THE DATA START

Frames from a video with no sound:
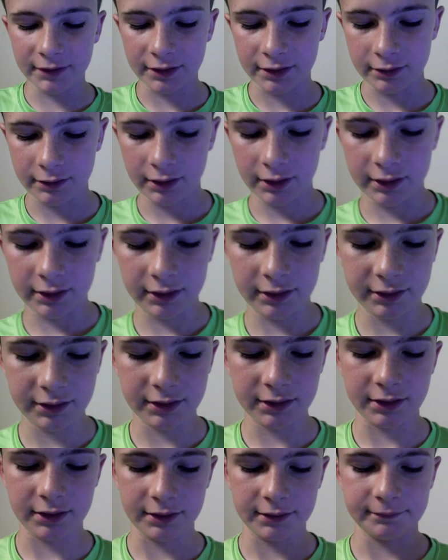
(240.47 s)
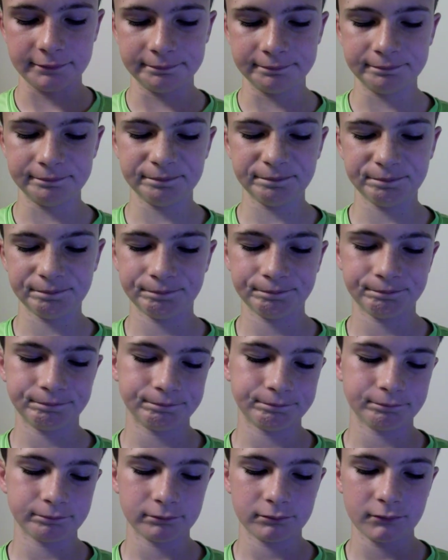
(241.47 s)
you know, and it's um, uh,
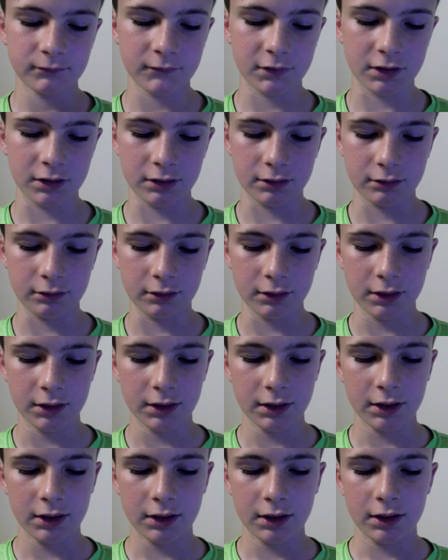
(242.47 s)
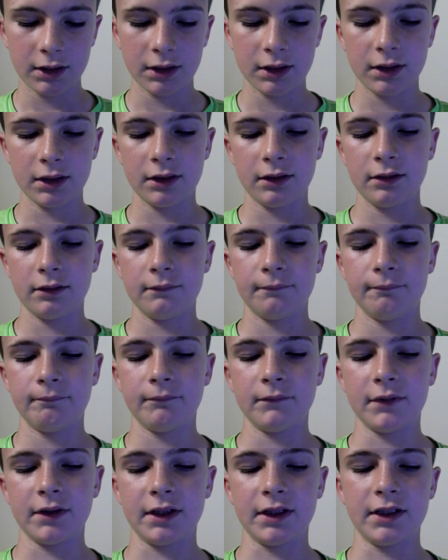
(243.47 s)
you know,
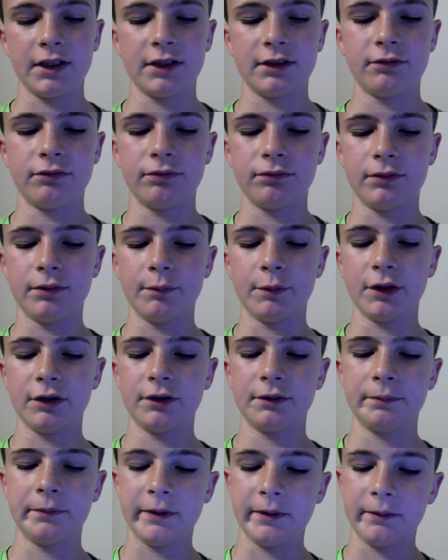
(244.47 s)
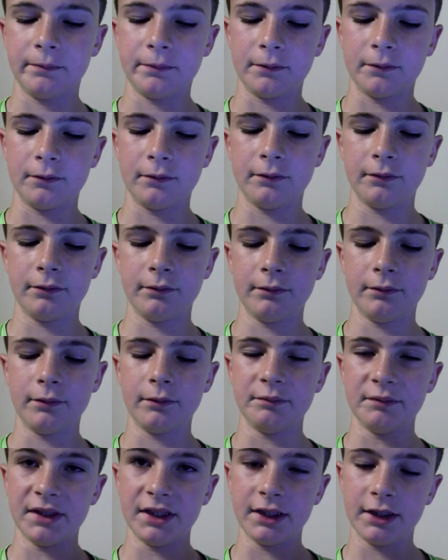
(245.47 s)
I guess for most
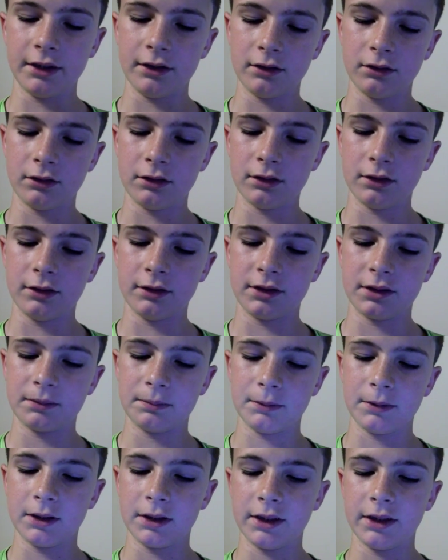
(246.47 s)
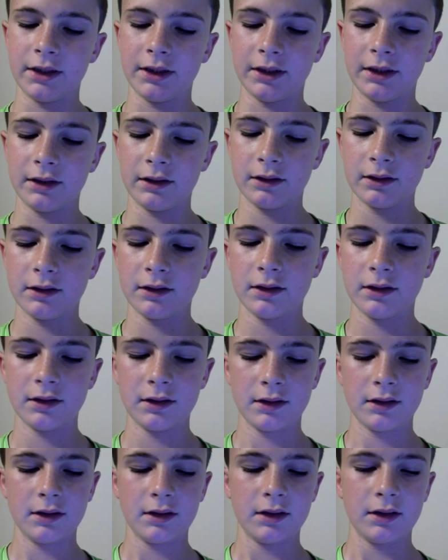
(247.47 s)
people a mediocre display.
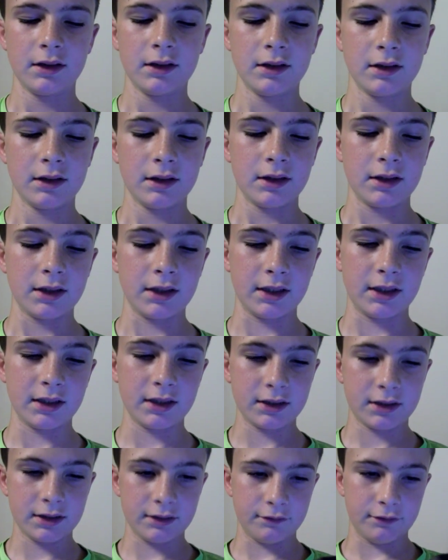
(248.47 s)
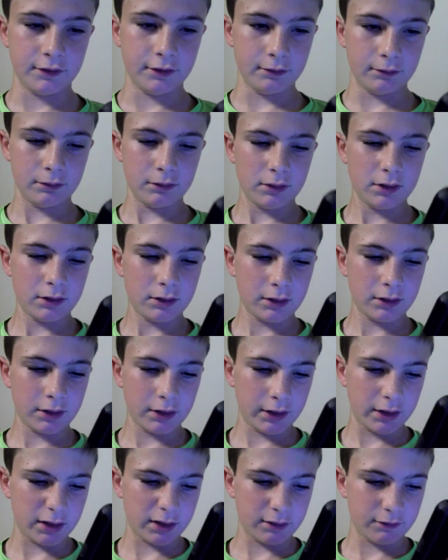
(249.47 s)
I guess if you
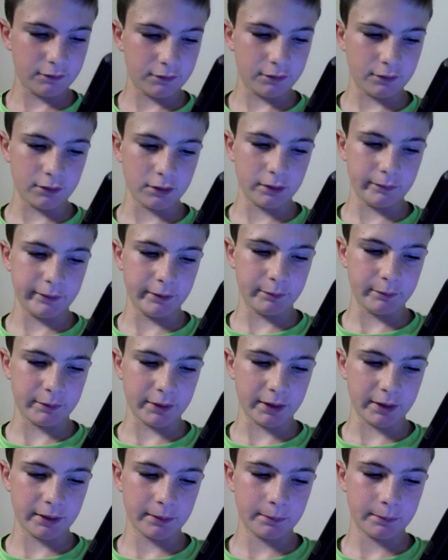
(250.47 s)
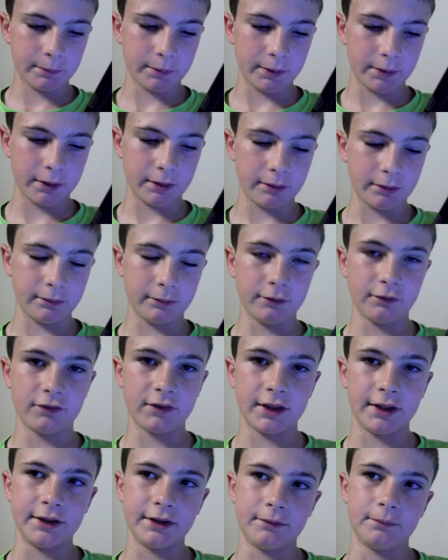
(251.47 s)
really hunt for them, you might be able to
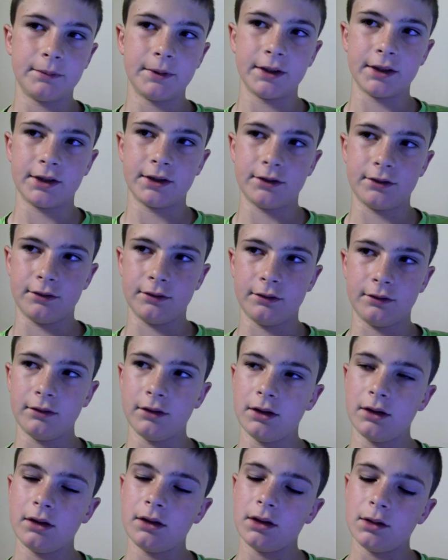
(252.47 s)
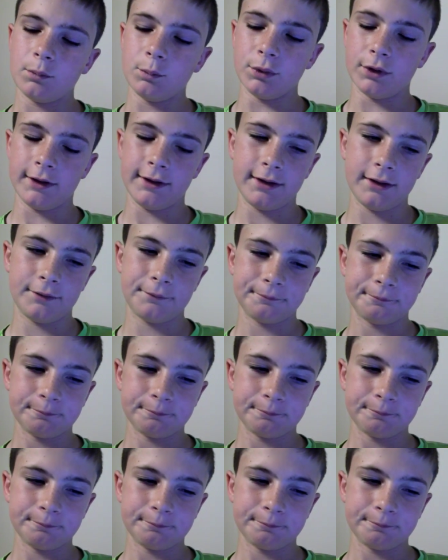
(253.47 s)
find a Pixel, but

THE DATA END

**YOUR GOAL**
Give back each line above verbatim, dropping every picture.

**SOLUTION FOR THIS EXERCISE**
Frames from a video with no sound:
(240.47 s)
(241.47 s)
you know, and it's um, uh,
(242.47 s)
(243.47 s)
you know,
(244.47 s)
(245.47 s)
I guess for most
(246.47 s)
(247.47 s)
people a mediocre display.
(248.47 s)
(249.47 s)
I guess if you
(250.47 s)
(251.47 s)
really hunt for them, you might be able to
(252.47 s)
(253.47 s)
find a Pixel, but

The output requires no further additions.